Volkswagen has come under fire from shareholders at its annual general meeting for not releasing its internal Dieselgate report for fear of the legal consequences in the US.
Board chairman Hans-Dieter Poetsch told the meeting in Hannover that independent investigators had interviewed hundreds of witnesses in the ‘most comprehensive’ investigation in German business history, but because of the deal reached with US authorities following its guilty plea VW wouldn’t be able to publish the report.
Gerd Kuhlmeyer, head of staff shareholders group Community of VW, criticised company management and said that he remained “shocked and speechless” at the scandal, where Volkswagen admitted installing cheat devices on diesel engines to pretend emissions were lower than they really were.
Hans-Christoph Hirt, head of investment fund Hermes EOS, had campaigned ahead of the meeting for a vote of no confidence in the VW board and said publishing the report was “the only way to regain lost trust with investors and to win back customers. Only then [can it] be found out whether the company is drawing the right conclusions."
It also emerged Wednesday that Volkswagen CEO Matthias Mueller is now under investigation by public prosecutors in Stuttgart for possible market manipulation over the handling of how the Dieselgate scandal became public. According to the news weekly WirtschaftsWoche, German authorities are looking at whether Mueller in his role on the board of the Volkswagen parent company should have made the news public sooner. It is the first time that Mueller has been linked with the investigation.
Volkswagen presented a united front at its annual presentation, focusing on a battery-based future with plans for 10 new electric models by 2018 and 30 more by 2025. The company will invest nearly £8bn into alternative fuel research in the next five years.
Mueller isn’t ready to drop petrol and diesel engines just yet however, telling the VW AGM: "Conventional engines will remain indispensable for the foreseeable future – the internal combustion engine primarily is part of the solution, not part of the problem.”

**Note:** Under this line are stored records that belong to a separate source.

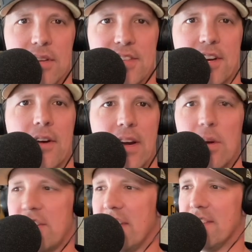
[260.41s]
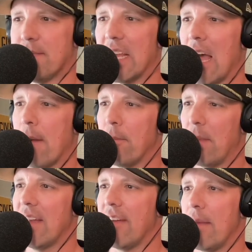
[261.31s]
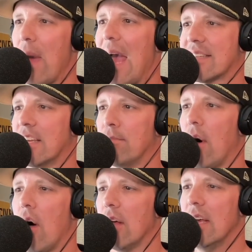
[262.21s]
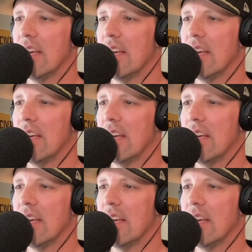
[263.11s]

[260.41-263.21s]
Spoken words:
Missouri, which has become a bit of a basketball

The Dieselgate scandal began in September 2015, when the US Environmental Protection Agency issued a notice of violation to Volkswagen because it had found evidence of its cars infringing the Clean Air Act.
The company later admitted that it had fitted thousands of diesel cars with devices that allowed engines to fraudulently pass emissions tests in laboratories by limiting performance.
Volkswagen has been under investigation by government authorities across the world and remains so in many countries including Germany, despite having reached a settlement in the US. The company must pay more than £13B in civil charges and a £2.2B criminal fine imposed by a judge in April.
Mechanical and software fixes have been made available – VW told its shareholders that 2.3 million cars in Europe had now been updated, around half of all those affected in the region.
The scandal has put pressure on car makers across the industry, with many governments now looking to introduce tougher tests for diesel engines and some major cities looking to ban diesels altogether.